When a record contains an image, skip the image and retype the rest of that record exactly.

Data:
○ ○ ○ ○ ○

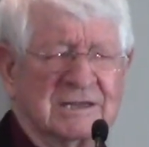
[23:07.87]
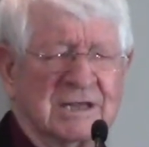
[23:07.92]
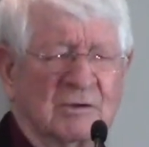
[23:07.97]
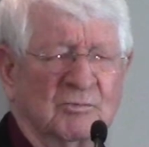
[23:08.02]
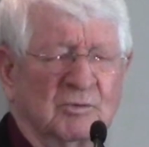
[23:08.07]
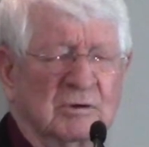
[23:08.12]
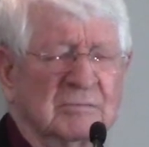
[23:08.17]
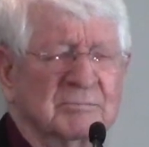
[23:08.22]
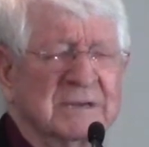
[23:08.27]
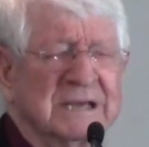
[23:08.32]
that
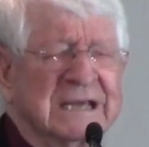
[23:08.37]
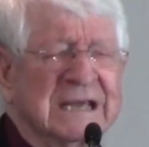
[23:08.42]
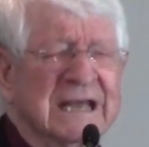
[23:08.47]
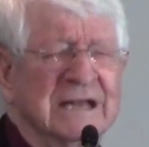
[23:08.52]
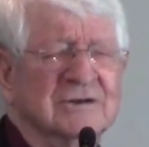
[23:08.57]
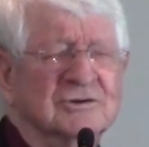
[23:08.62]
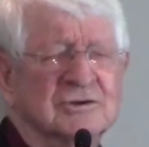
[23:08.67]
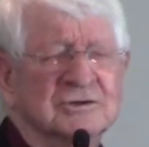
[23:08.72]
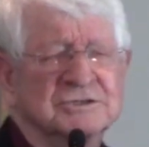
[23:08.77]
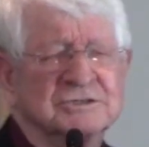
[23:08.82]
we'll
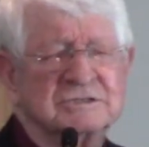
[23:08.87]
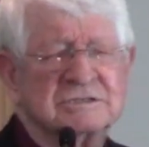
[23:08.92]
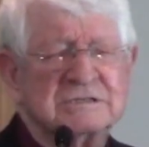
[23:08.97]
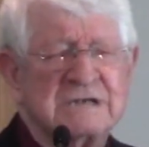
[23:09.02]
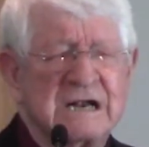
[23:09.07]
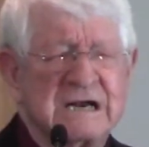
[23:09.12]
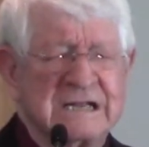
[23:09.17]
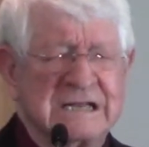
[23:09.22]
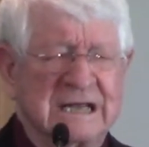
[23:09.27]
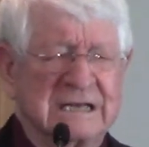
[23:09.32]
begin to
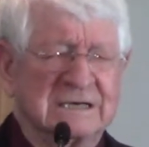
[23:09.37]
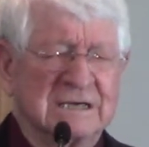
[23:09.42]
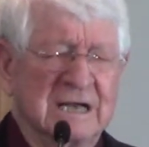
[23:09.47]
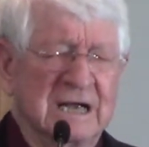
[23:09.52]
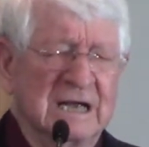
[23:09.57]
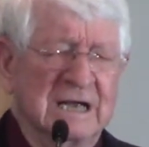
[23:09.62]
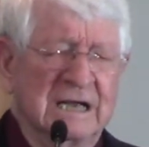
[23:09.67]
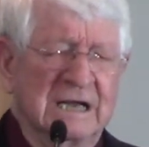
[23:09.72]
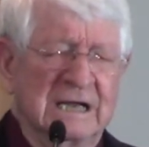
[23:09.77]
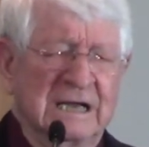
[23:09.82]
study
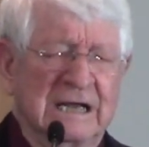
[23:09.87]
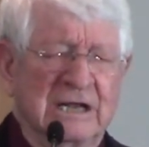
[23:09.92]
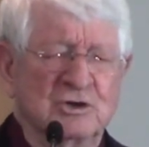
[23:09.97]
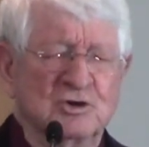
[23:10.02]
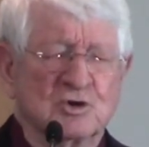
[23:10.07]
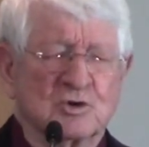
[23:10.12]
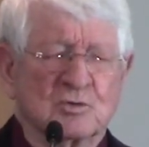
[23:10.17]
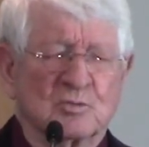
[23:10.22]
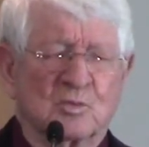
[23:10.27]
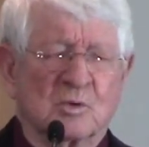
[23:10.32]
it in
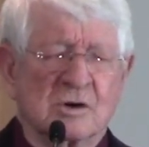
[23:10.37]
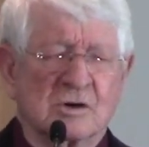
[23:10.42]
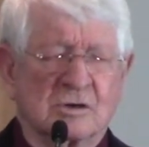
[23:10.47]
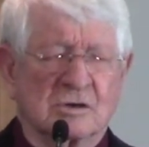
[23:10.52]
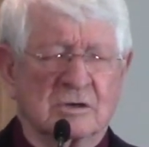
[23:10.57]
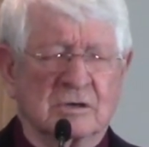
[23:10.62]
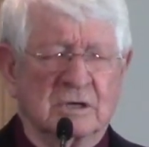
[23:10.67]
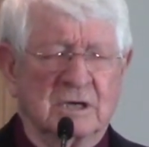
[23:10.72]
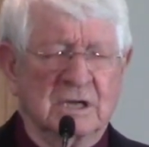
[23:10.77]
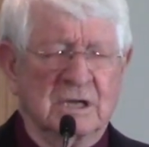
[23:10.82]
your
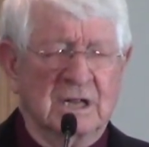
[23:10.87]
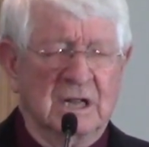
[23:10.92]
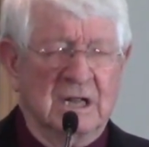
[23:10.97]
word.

○ ○ ○ ○ ○

Response below:
[23:07.87]
[23:07.92]
[23:07.97]
[23:08.02]
[23:08.07]
[23:08.12]
[23:08.17]
[23:08.22]
[23:08.27]
[23:08.32]
that
[23:08.37]
[23:08.42]
[23:08.47]
[23:08.52]
[23:08.57]
[23:08.62]
[23:08.67]
[23:08.72]
[23:08.77]
[23:08.82]
we'll
[23:08.87]
[23:08.92]
[23:08.97]
[23:09.02]
[23:09.07]
[23:09.12]
[23:09.17]
[23:09.22]
[23:09.27]
[23:09.32]
begin to
[23:09.37]
[23:09.42]
[23:09.47]
[23:09.52]
[23:09.57]
[23:09.62]
[23:09.67]
[23:09.72]
[23:09.77]
[23:09.82]
study
[23:09.87]
[23:09.92]
[23:09.97]
[23:10.02]
[23:10.07]
[23:10.12]
[23:10.17]
[23:10.22]
[23:10.27]
[23:10.32]
it in
[23:10.37]
[23:10.42]
[23:10.47]
[23:10.52]
[23:10.57]
[23:10.62]
[23:10.67]
[23:10.72]
[23:10.77]
[23:10.82]
your
[23:10.87]
[23:10.92]
[23:10.97]
word.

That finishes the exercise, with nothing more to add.